Rincon Center

Rincon Center is a complex of shops, restaurants, offices and apartments in downtown San Francisco. The center takes up an entire block bounded by Mission, Howard, Spear and Steuart streets. There are two buildings.

Rincon Annex is the former post office building designed by Gilbert Stanley Underwood in the Streamline Moderne style and completed in 1940. The interior features 27 watercolor murals which were painted from 1941 to 1948 by the Russian immigrant painter Anton Refregier. He was inspired by Diego Rivera. The murals show the history of California.

On the outside, the walls are decorated with dolphins.

In the 1980s the building was put up for development by the United States Postal Service. The property was eventually developed by a partnership headed by Perini Land & Development Company. A new 23-story mixed-use building was added on the south side of the block that contains a new post office, offices, and 320 apartments.

More information about the apartments and Rincon Center can be found at the Rincon Neighbors web site.

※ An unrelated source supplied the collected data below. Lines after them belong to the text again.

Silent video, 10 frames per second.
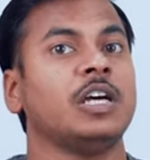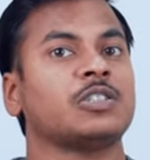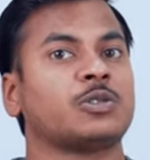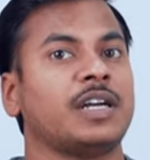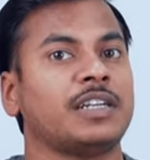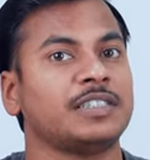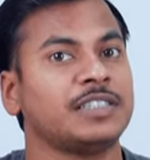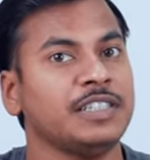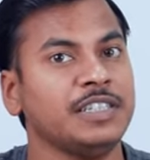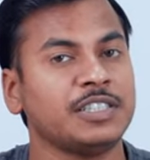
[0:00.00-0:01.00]
so that it's
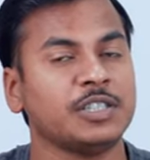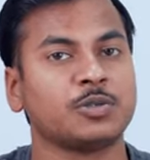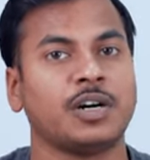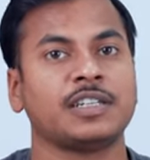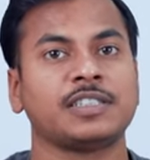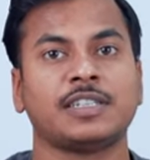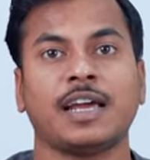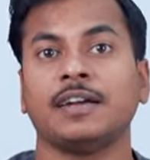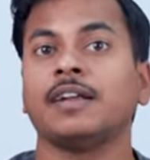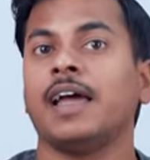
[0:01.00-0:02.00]
easier to
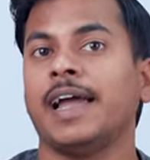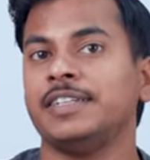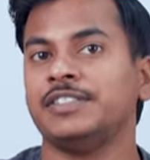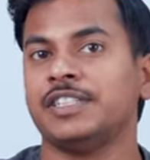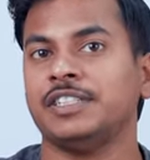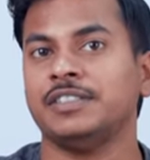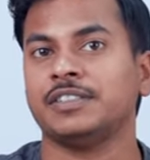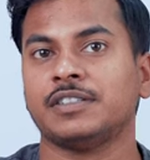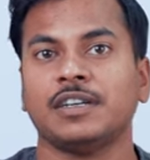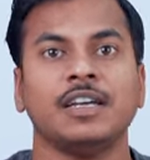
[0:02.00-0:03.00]
understand and change.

Two stories were also added atop Underwood's original post office building and a large atrium was cut into the interior. The atrium has a food court on the lower level and balconies connected to office space on the upper levels. The atrium is topped by a 200-foot (61 m) long skylight and features a distinctive 'Water Column' in the center. The water feature is a continuous 85-foot (26 m) column of water drops, coming from an eight-foot by eight-foot acrylic glass box with some 4,000 holes in it placed at the ceiling level. The installation was designed by artist Doug Hollis. The design of the late 1980s mixed-use Rincon Center was led by Scott Johnson of Pereira Associates, the firm founded by William Pereira, designer of the Transamerica Pyramid, the tallest building in San Francisco.

There were many challenges involved in the construction of the adaptive reuse project. The story of the project's inception and construction was the focus of Douglas Frantz's 1991 book From the Ground Up.